_THE TASK:_ Exact copies of the lines below, from the one with "[00:16:00.23 to 00:16:01.23]" up to and including the one with "[00:16:07.23 to 00:16:08.23]", are what this calls for; leave out pictures.

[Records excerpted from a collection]
********************

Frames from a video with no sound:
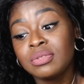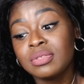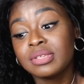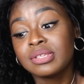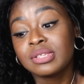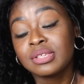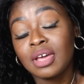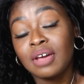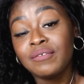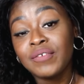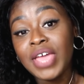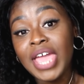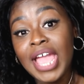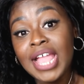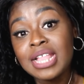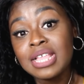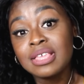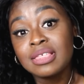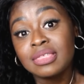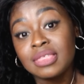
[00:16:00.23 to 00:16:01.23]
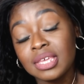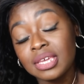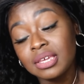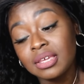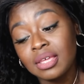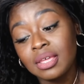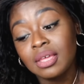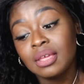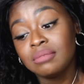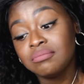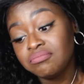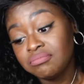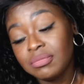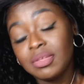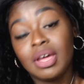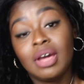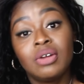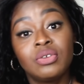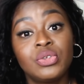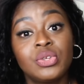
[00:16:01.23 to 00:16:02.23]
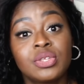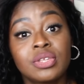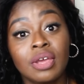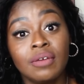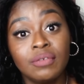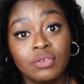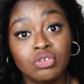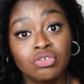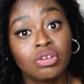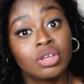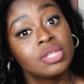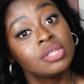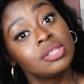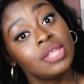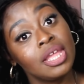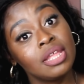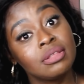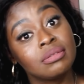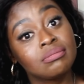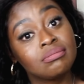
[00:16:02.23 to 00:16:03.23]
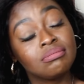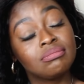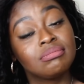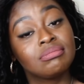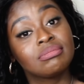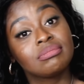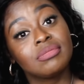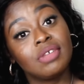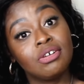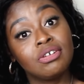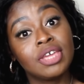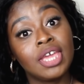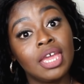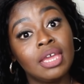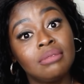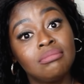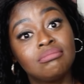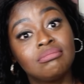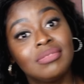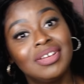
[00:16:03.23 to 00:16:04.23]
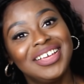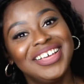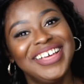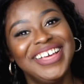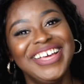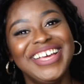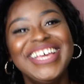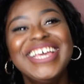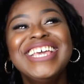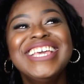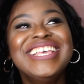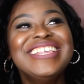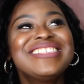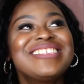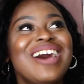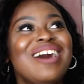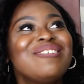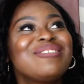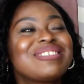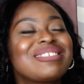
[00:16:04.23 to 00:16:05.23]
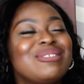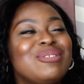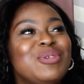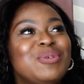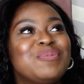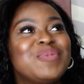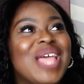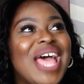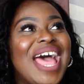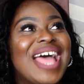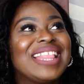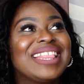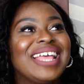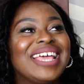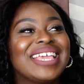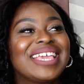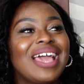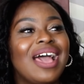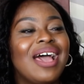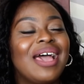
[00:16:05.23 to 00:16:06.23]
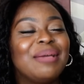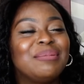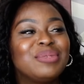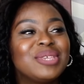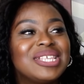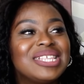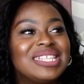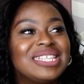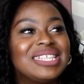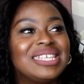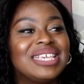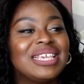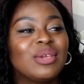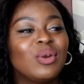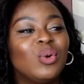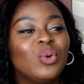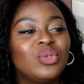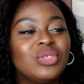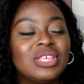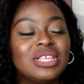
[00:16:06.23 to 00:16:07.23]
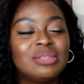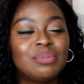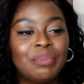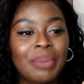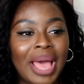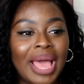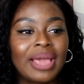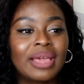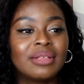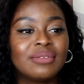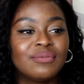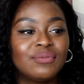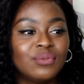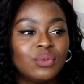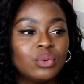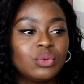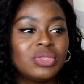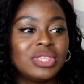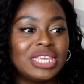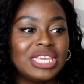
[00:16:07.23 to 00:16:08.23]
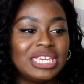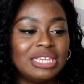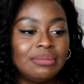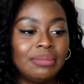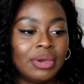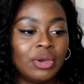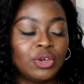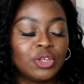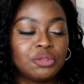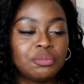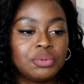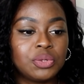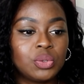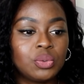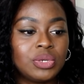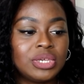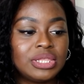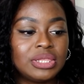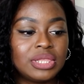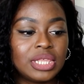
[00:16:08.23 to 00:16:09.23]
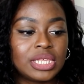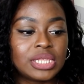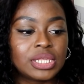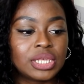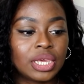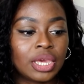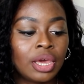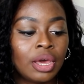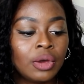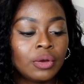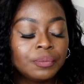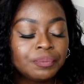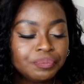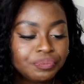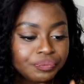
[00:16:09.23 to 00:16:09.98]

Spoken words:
discover anything, I'll discover trust then. Okay. So I've snooped, and like I'm just seeing all these back and forth emails between this girl,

********************

_RESPONSE:_
[00:16:00.23 to 00:16:01.23]
[00:16:01.23 to 00:16:02.23]
[00:16:02.23 to 00:16:03.23]
[00:16:03.23 to 00:16:04.23]
[00:16:04.23 to 00:16:05.23]
[00:16:05.23 to 00:16:06.23]
[00:16:06.23 to 00:16:07.23]
[00:16:07.23 to 00:16:08.23]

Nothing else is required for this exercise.